§ Dataset entries
※

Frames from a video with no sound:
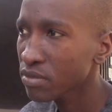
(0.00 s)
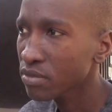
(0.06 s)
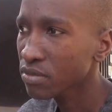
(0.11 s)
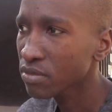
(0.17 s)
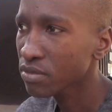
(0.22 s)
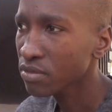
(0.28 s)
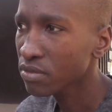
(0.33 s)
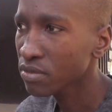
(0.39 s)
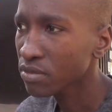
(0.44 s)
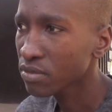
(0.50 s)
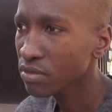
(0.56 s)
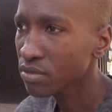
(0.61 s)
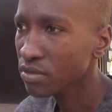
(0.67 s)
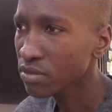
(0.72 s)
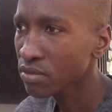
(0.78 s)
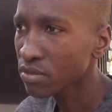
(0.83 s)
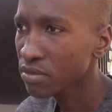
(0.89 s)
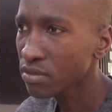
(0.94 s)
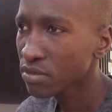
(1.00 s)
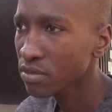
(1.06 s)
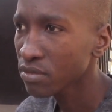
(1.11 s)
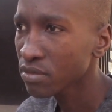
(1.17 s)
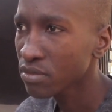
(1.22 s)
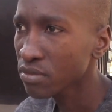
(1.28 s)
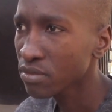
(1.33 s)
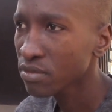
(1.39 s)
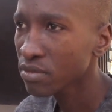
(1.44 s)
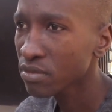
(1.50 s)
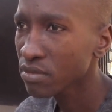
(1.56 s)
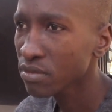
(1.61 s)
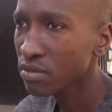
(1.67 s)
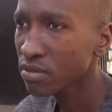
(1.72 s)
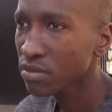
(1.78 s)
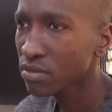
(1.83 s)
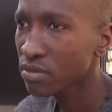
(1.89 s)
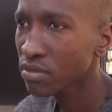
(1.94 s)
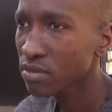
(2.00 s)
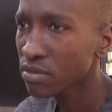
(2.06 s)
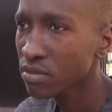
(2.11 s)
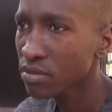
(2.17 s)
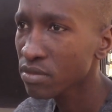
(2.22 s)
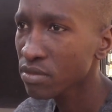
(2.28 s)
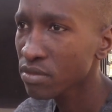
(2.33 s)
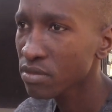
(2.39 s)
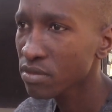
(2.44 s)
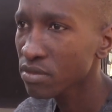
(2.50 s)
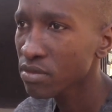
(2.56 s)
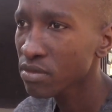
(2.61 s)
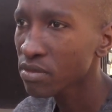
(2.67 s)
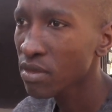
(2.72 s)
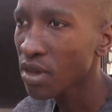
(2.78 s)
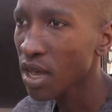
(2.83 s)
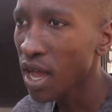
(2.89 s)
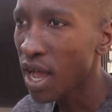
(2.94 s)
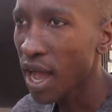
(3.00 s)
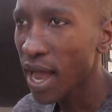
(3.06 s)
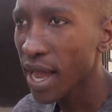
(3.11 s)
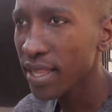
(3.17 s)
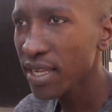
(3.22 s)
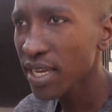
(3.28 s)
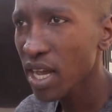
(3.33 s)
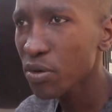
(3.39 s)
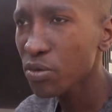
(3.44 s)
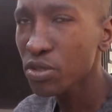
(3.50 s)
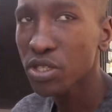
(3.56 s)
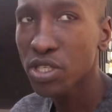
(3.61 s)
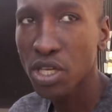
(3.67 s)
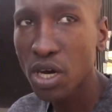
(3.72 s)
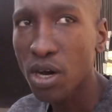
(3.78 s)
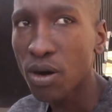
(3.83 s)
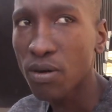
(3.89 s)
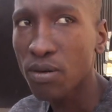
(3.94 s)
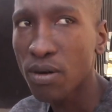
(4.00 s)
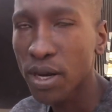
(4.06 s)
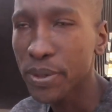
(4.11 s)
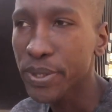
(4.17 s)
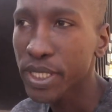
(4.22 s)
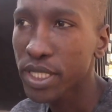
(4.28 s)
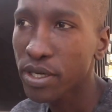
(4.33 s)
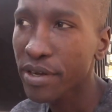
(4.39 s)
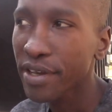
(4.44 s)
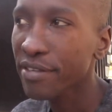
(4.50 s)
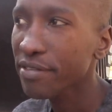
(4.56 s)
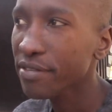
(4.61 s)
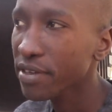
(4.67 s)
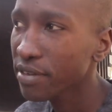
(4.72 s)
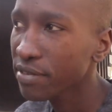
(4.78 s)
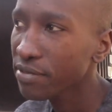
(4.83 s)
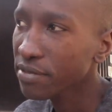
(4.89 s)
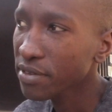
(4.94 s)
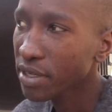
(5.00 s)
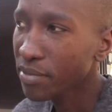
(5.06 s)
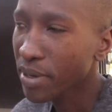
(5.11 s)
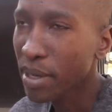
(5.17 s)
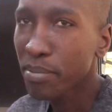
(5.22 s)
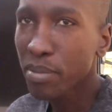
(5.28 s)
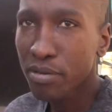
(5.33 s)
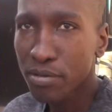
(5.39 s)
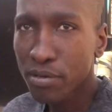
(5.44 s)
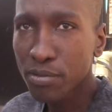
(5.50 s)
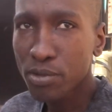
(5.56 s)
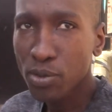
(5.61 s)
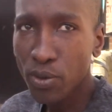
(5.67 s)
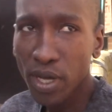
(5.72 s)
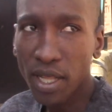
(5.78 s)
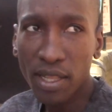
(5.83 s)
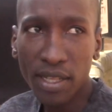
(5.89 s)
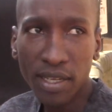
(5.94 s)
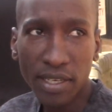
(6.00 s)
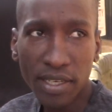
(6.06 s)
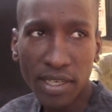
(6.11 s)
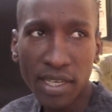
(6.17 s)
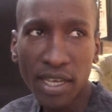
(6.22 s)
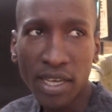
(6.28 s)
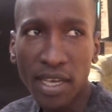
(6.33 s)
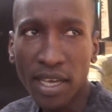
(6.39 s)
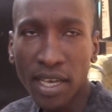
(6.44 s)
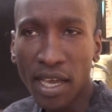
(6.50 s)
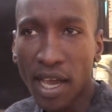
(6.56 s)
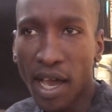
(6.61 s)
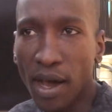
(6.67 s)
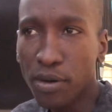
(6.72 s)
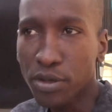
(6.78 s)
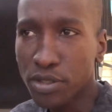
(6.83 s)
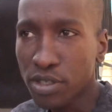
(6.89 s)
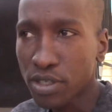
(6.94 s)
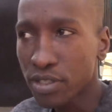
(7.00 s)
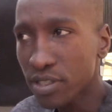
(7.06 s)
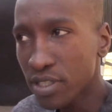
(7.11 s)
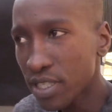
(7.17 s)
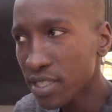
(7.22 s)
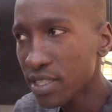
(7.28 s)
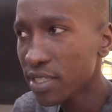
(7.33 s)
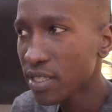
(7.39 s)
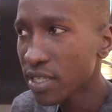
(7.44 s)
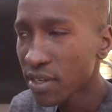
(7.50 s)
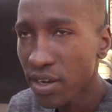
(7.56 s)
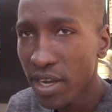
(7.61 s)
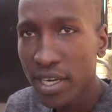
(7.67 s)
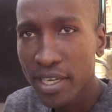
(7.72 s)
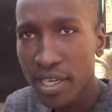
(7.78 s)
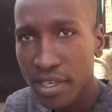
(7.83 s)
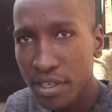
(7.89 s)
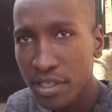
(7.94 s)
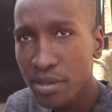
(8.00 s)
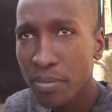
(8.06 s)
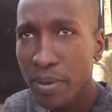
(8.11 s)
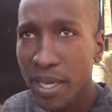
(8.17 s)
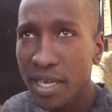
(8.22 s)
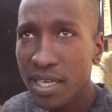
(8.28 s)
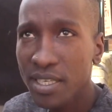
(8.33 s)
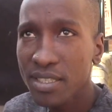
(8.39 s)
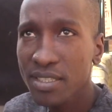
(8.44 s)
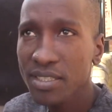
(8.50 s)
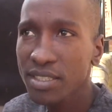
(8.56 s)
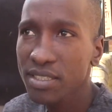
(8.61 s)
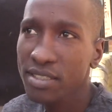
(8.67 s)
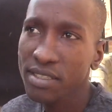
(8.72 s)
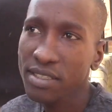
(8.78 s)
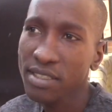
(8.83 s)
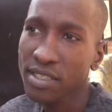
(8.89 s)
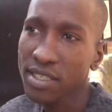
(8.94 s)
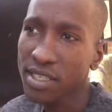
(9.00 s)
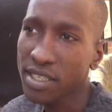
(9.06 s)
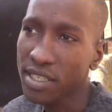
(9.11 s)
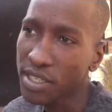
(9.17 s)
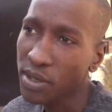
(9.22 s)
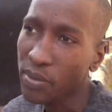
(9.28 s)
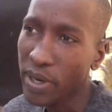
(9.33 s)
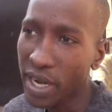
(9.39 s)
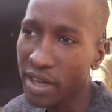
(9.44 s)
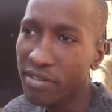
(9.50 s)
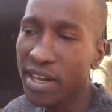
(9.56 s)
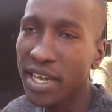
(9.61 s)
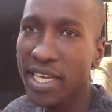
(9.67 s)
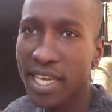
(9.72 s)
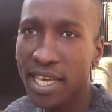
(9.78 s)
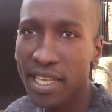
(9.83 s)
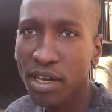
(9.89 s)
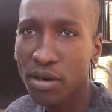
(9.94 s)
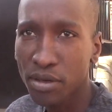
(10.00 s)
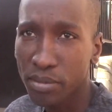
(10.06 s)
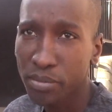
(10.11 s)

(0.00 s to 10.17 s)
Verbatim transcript: have a time that you would you'd be pretty satisfied with? I think I would know. I would know if, if, if I performed well and I was consistently running a good pace. You know, whatever I get, I would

※

§ EXERCISE DESCRIPTION
Scan the entries above for the word "with". Report the lines that hold it.

§ TASK RESULT
Frames from a video with no sound:
Verbatim transcript: have a time that you would you'd be pretty satisfied with? I think I would know. I would know if, if, if I performed well and I was consistently running a good pace. You know, whatever I get, I would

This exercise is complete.